I wondered about this not only every day, but several times a day.
I wondered about this not only every hour of every day, but several times an hour.
I was pregnant (not the most stable phase of my existence either psychologically or emotionally) and raising two toddlers who were 18 months apart. I was home full-time and my husband worked long hours. I hated cooking (still do) and my propensity for being a clean freak was not a conviction shared by my two miniature companions.
Frequently, I would remind myself of my fortunate situation. “I am healthy. I have healthy babies. I am married to my best friend…. etc.,” but the thought still nagged at me.
Is being a mom supposed to be this hard?

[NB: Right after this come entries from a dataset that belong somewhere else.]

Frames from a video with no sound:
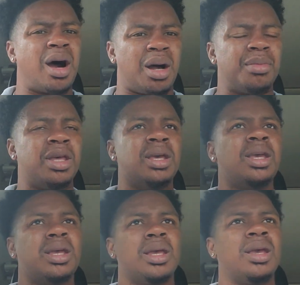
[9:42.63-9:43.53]

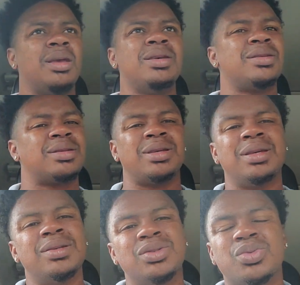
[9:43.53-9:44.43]

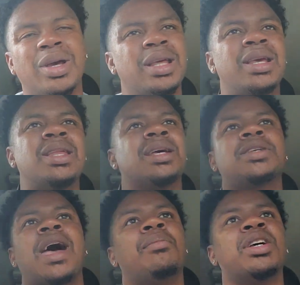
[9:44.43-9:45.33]
he doesn't
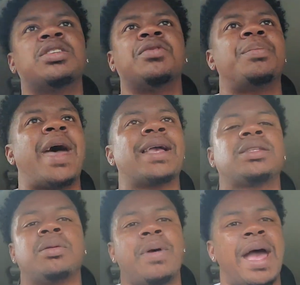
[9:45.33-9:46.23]
have much of a back
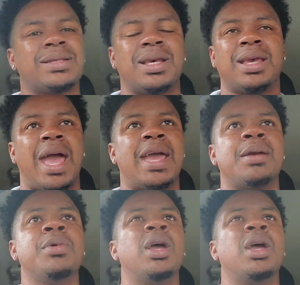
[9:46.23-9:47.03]
to the basket game.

What am I doing wrong?
Being a parent in the early years can feel like a case study in constant over-stimulation (if you happen to have busy toddlers like me… For crying out loud, my children have zero interest in watching television).

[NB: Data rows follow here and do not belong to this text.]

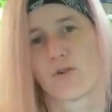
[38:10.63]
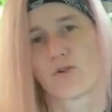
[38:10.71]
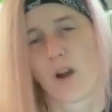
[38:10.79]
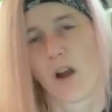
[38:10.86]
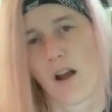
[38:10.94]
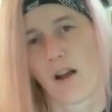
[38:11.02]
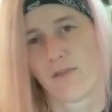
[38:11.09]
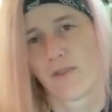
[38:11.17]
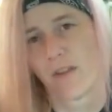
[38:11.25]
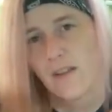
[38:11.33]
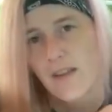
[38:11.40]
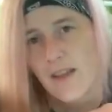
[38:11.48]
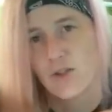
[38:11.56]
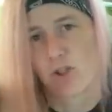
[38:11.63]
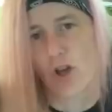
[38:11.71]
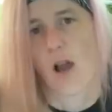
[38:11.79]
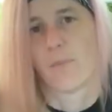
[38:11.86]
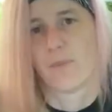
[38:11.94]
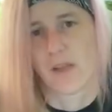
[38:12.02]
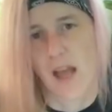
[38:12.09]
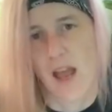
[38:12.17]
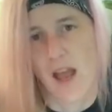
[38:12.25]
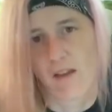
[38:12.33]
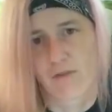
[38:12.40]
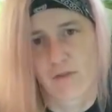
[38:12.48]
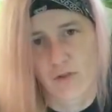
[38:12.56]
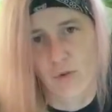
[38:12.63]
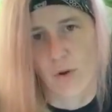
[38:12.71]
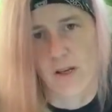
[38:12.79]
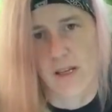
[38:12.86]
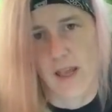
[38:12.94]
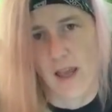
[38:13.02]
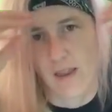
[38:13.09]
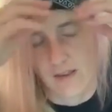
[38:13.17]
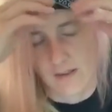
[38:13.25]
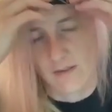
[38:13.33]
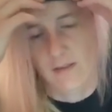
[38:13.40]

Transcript: trough, like chopped in half, 20-gallon.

Motherhood is hard, because the weight of my role is so impactful.
Motherhood is hard, because pieces of my heart are literally walking around in bodies separate from mine, and I can’t be everywhere at once.
Motherhood is hard, because I must not grow weary of doing good.
Motherhood is hard, because no one will love and care for these baby humans the way I do…. and care deeply I do.
Motherhood is hard because I care.
If you don’t care, then motherhood isn’t hard.
Mommas, you care. Therefore, it’s hard.
Different seasons are especially trying. But the intensity of the difficulty will wax and wane. Being a parent for five years hardly makes me an expert, but even that short amount of time has allowed me space to find my motherhood rhythm. The more you love, the more you grow.
But it is STILL challenging and will continue to be so….
Because I care.
And anything worth doing has a cost.
I can’t imagine anything more meaningful and worthwhile than to give my life away to love another.
So… is motherhood this stretching, trying, and arduous for other mothers? Yes. It’s beautiful and hard.